A Concluding Challenge If you are convinced Timothy and Titus were not pastors, but some of the first missionary helpers, here is an idea: commit to reading through First Timothy, Second Timothy, and Titus (thirteen chapters in all) over the next day or two. Listen to the missionary Paul’s heart as he writes to his trusted representatives. Unlike the typical designation of “Pastoral Epistles,” think of them as “Missionary Epistles,”9I first heard this designation for these three letters from Jim Elliff, president of Christian Communicators Worldwide. and see how that alters your perception of the first century missionary situation and how these letters should be applied.


1. “Elders,” “pastors,” and “overseers” are used interchangeably in the New Testament to refer to the same group of men in a local church (cf. Acts 20:17, 28; Ephesians 4:11; 1 Peter 5:1-3; Titus 1:5, 7). Throughout this article, I will use these terms (both singular and plural forms) synonymously.

2. Second Corinthians 2:13; 7:6, 13, 14; 8:6, 16, 23; 12:18 (twice); Galatians 2:1, 3; Second Timothy 4:10; Titus 1:4.

3. For one New Testament scholar who uses the phrase “apostolic representative” for Timothy and Titus, see Thomas R. Schreiner, “Overseeing and Serving the Church in the Pastoral and General Epistles,” in Shepherding God’s Flock: Biblical Leadership in the New Testament and Beyond, ed. B. L. Merkle and T. R. Schreiner (Grand Rapids: Kregel, 2014), 90.
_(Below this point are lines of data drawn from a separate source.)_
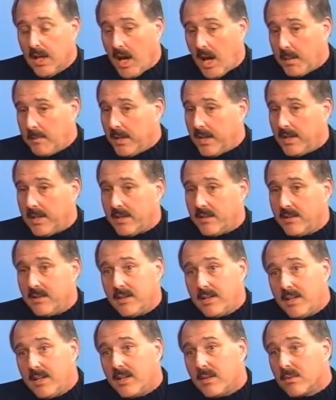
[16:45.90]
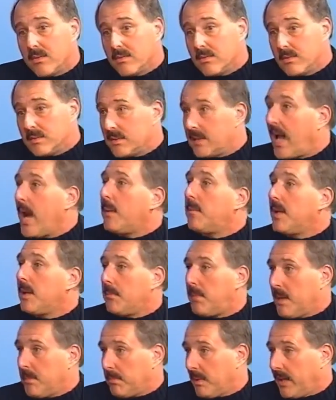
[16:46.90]
I mean, you know, how
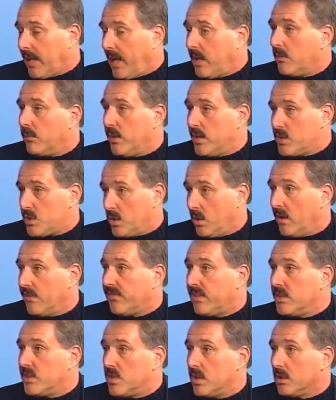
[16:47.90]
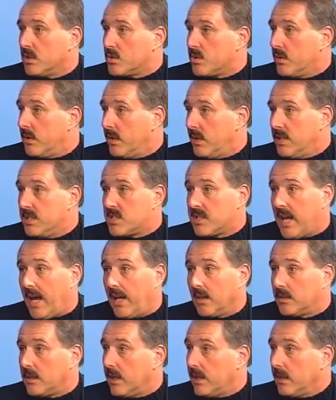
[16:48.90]
many people are getting rich off your children in this
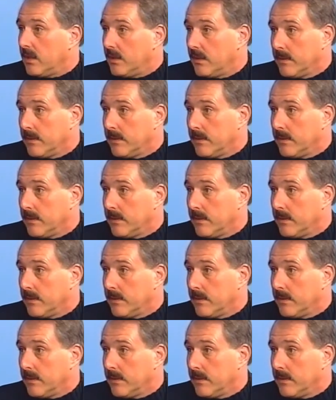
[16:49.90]
county?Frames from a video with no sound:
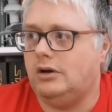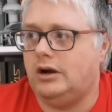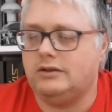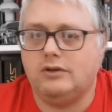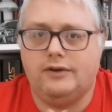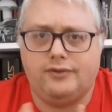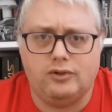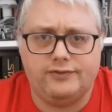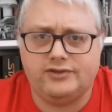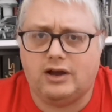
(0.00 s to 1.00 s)
I've
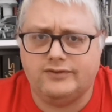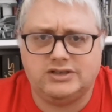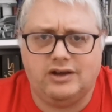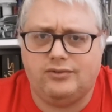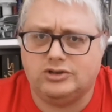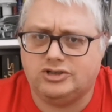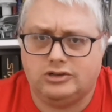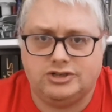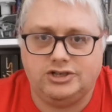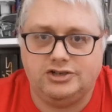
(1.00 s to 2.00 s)
obviously watched
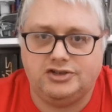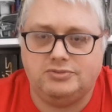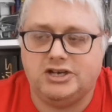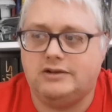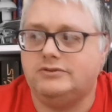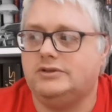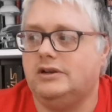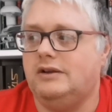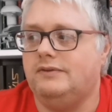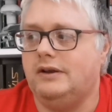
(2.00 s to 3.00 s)
lots of YouTube channels
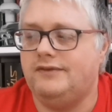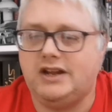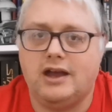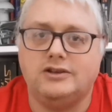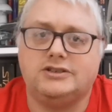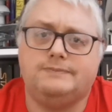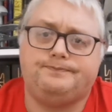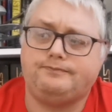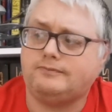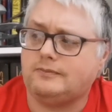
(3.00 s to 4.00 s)
and videos,
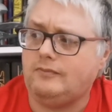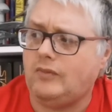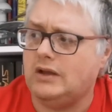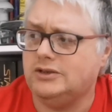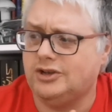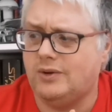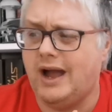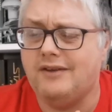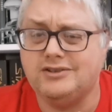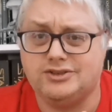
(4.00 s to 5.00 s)
so I
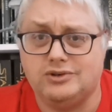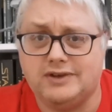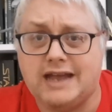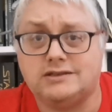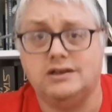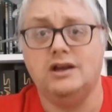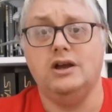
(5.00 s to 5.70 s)
have a sort of guess.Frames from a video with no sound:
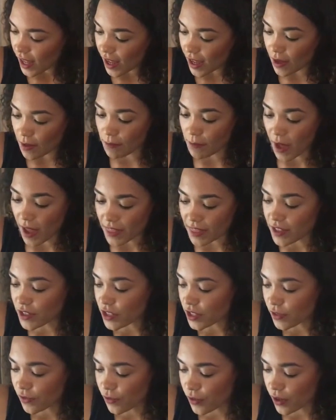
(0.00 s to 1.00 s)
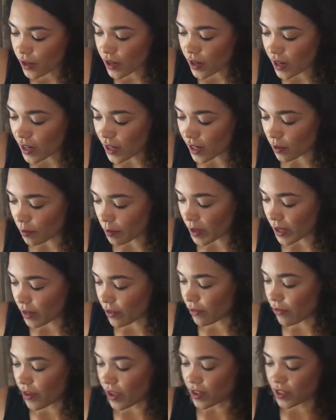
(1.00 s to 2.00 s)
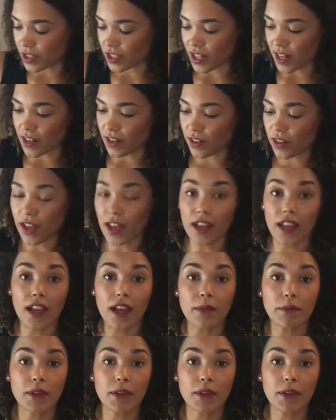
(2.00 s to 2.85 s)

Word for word: And then just for a little bit of shadow colour,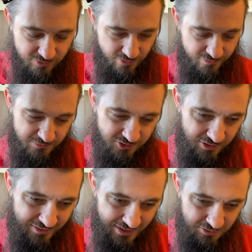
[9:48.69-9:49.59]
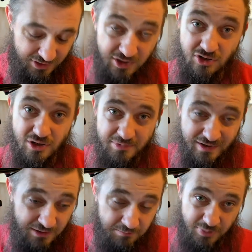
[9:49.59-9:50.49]
or if I'm starting down here and I'm
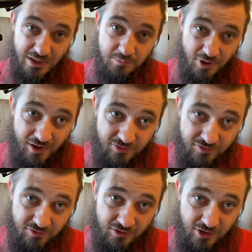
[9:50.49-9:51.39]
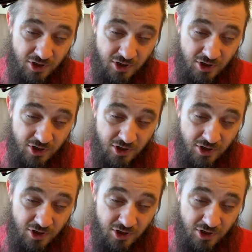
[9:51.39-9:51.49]
taking big breaths,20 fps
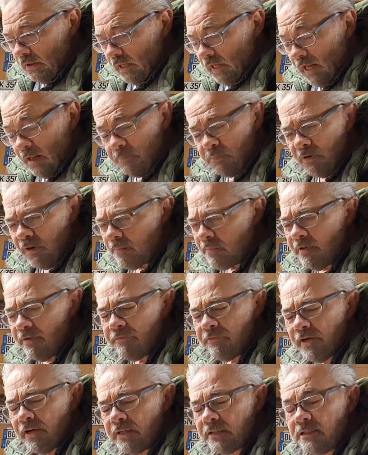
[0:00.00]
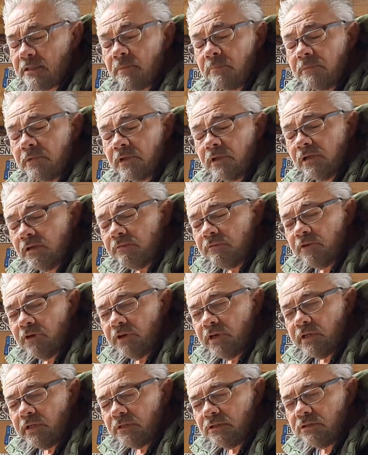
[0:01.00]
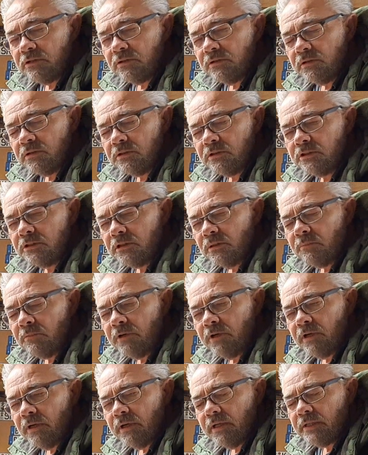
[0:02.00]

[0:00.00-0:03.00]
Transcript: I'll probably find some converting tools somewhere.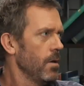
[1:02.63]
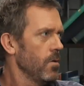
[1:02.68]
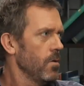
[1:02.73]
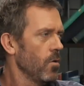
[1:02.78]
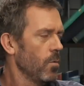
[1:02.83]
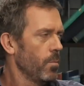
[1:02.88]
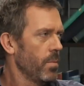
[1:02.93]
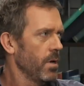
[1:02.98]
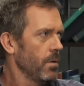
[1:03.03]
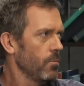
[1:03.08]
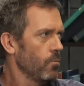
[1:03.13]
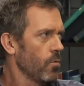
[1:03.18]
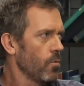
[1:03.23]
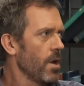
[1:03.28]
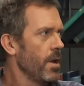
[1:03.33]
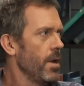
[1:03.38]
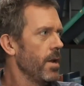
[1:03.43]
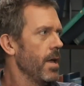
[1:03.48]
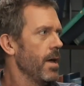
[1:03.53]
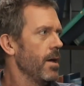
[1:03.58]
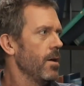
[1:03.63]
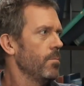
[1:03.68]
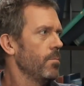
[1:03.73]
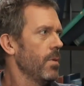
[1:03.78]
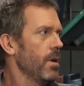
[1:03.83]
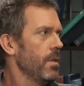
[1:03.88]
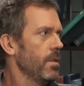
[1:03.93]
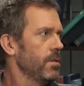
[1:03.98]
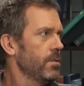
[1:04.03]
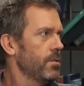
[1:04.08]
you're being run down
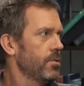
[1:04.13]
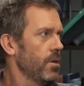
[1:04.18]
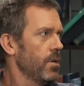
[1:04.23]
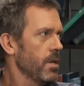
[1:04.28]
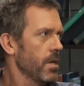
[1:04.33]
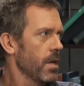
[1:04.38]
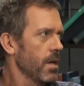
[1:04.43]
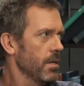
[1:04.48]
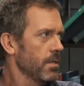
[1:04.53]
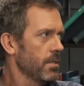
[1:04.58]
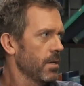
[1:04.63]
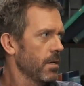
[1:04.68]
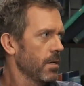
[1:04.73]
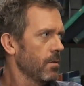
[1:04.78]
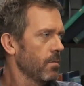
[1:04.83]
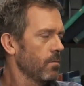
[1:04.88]
by this gigantic,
4. We use the term “missionary” today instead of “apostle.” “Missionary” is the Latin way (from “missio”) to say “apostle.” It is sometimes suggested that a careful distinction should be made between what might be considered “Apostles” with a capital “A” — men who had seen the resurrected Christ and were trained and sent by him (Acts 1:21-22) — and “apostles” with a lower case “a” who were sent out to proclaim the gospel and to establish churches but who didn’t fall into the category of capital “A” apostles. Barnabas, for example, was an “apostle,” but not an “Apostle” (see Acts 13:1-3; 14:4, 14). There are no Apostles today (capital “A”), but there are apostles (lower case “a”) if we mean specifically men who are missionaries—those who evangelize the lost and start and strengthen churches (Acts 14:23; Titus 1:5). There are also “missionary workers” or “missionary helpers” today, meaning those who serve under the direction of a missionary. These workers/helpers may be male or female (for female illustrations of this, see, for example, Priscilla [Romans 16:3] and Euodia and Syntyche [Philippians 4:2-3]). They are technically not missionaries, but they assist the missionary and are often worthy of full financial support in order to serve on the missions team. Some male missionary workers will assist the missionary by teaching and appointing elders in his stead.

5. Paul was often directing and sending out men and women under his charge (cf. Acts 19:22; Ephesians 6:21-22; Titus 3:12; etc.). According to Eckhard J. Schnabel, Paul the Missionary: Realities, Strategies and Methods (Downers Grove, IL: InterVarsity Press, 2008), 248, Acts and Paul’s letters mention thirty-eight such workers under Paul’s leadership (approximately 18% were women). Some of these workers remained local, some traveled with and/or for Paul, and some were extensively involved with Paul’s ministry (such as Timothy, Titus, and Silas).

6. This is even more likely if “in Ephesus” is not included in Ephesians 1:1 (a debated textual variant), which would point to a “circular” use of this letter. For the precedent of Paul expecting a letter to go beyond the immediate recipients, see Colossians 4:16.

7. Schnabel, 109.

8. The Early Christians in Ephesus from Paul to Ignatius (Grand Rapids: Wm. B. Eerdmans, 2008), 17-8.

9. I first heard this designation for these three letters from Jim Elliff, president of Christian Communicators Worldwide.